__TASK ITEM__
Transcribe the entries exactly; images are not part of the copy.

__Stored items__
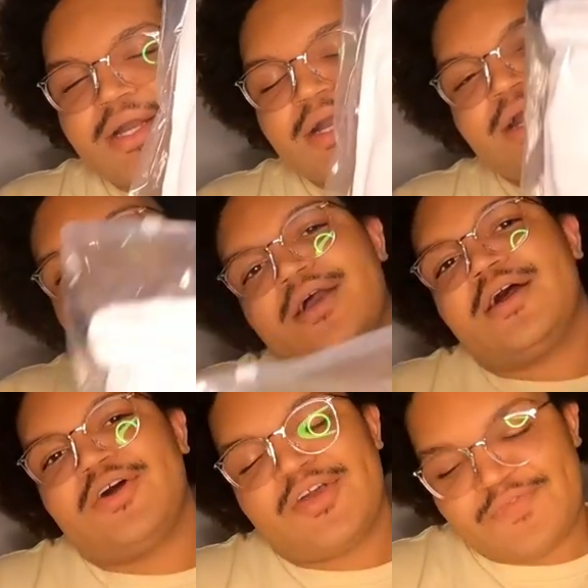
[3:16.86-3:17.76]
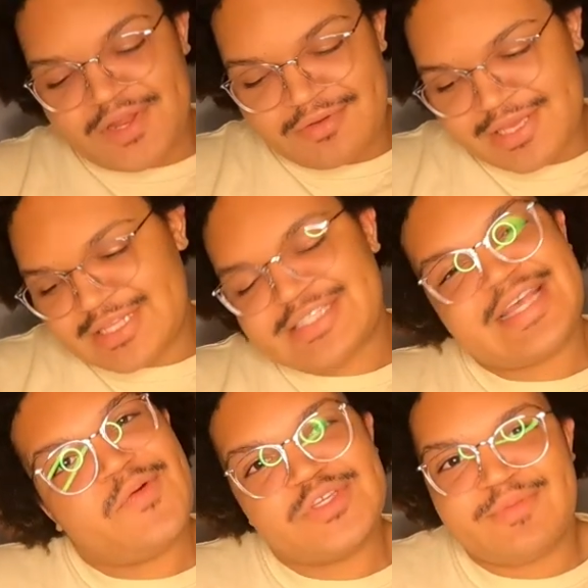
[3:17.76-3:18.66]
Girl, if you don't get the
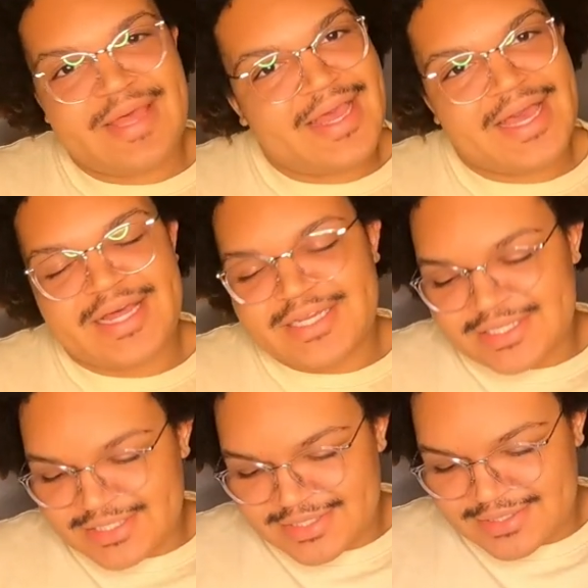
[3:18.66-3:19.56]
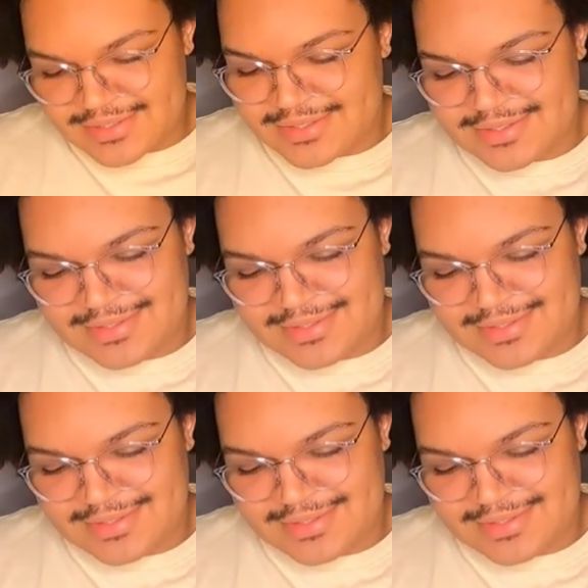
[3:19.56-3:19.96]
sandwich bag out of here.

__OUTPUT__
[3:16.86-3:17.76]
[3:17.76-3:18.66]
Girl, if you don't get the
[3:18.66-3:19.56]
[3:19.56-3:19.96]
sandwich bag out of here.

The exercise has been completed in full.